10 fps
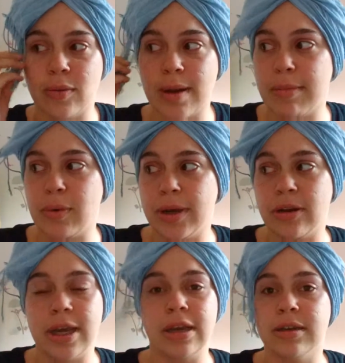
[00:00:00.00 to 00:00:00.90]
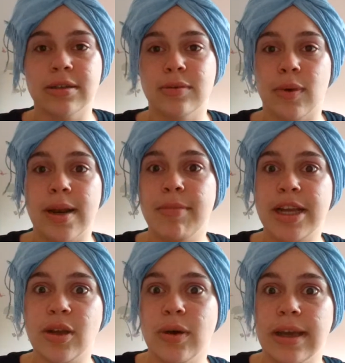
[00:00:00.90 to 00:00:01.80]
What am I wearing? What am
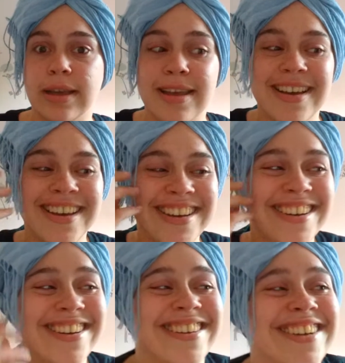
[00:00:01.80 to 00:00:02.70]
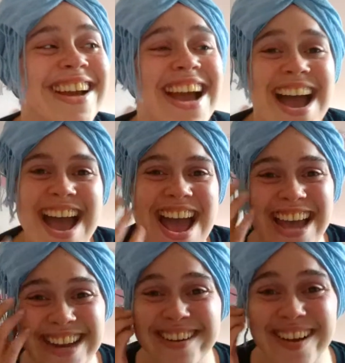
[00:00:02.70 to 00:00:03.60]
I doing?
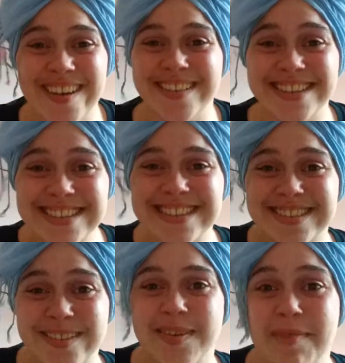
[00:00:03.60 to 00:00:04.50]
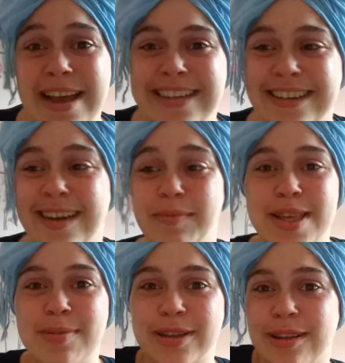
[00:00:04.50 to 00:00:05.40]
I don't know. This is a reminder. I'm
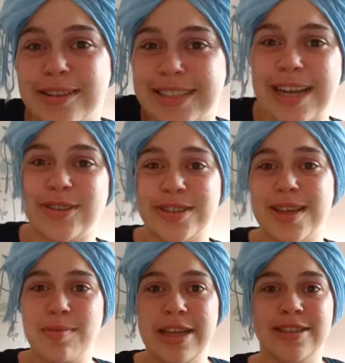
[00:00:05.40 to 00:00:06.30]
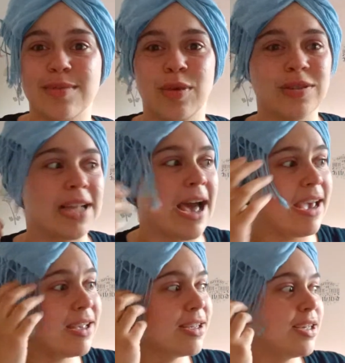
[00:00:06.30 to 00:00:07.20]
keeping the law, statutes, and commands of the Most High.
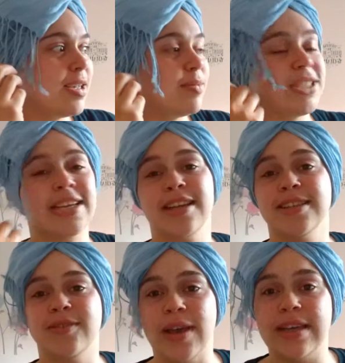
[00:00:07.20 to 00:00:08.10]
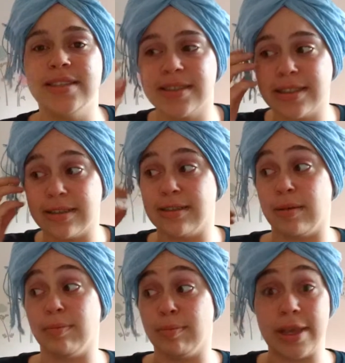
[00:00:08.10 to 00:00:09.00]
I'm seeking His face.
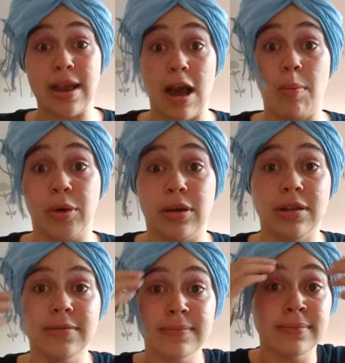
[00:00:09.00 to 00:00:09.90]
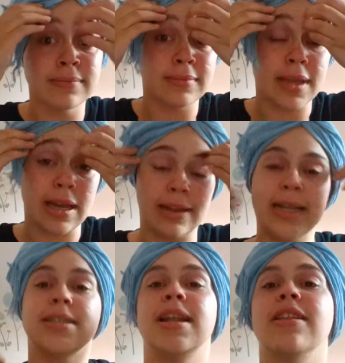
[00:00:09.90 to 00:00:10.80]
I'm being humble.
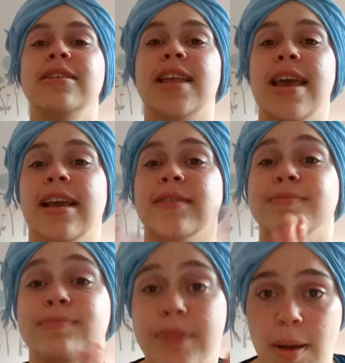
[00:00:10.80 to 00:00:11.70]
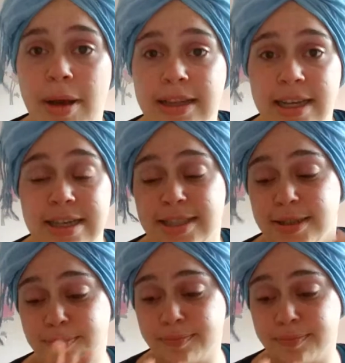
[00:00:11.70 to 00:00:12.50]
That's another thing about this.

━━━━━━━━

Copy out the listing exactly as it stands, but not the pictures.

▶ _SOLVED PROBLEM_:
10 fps
[00:00:00.00 to 00:00:00.90]
[00:00:00.90 to 00:00:01.80]
What am I wearing? What am
[00:00:01.80 to 00:00:02.70]
[00:00:02.70 to 00:00:03.60]
I doing?
[00:00:03.60 to 00:00:04.50]
[00:00:04.50 to 00:00:05.40]
I don't know. This is a reminder. I'm
[00:00:05.40 to 00:00:06.30]
[00:00:06.30 to 00:00:07.20]
keeping the law, statutes, and commands of the Most High.
[00:00:07.20 to 00:00:08.10]
[00:00:08.10 to 00:00:09.00]
I'm seeking His face.
[00:00:09.00 to 00:00:09.90]
[00:00:09.90 to 00:00:10.80]
I'm being humble.
[00:00:10.80 to 00:00:11.70]
[00:00:11.70 to 00:00:12.50]
That's another thing about this.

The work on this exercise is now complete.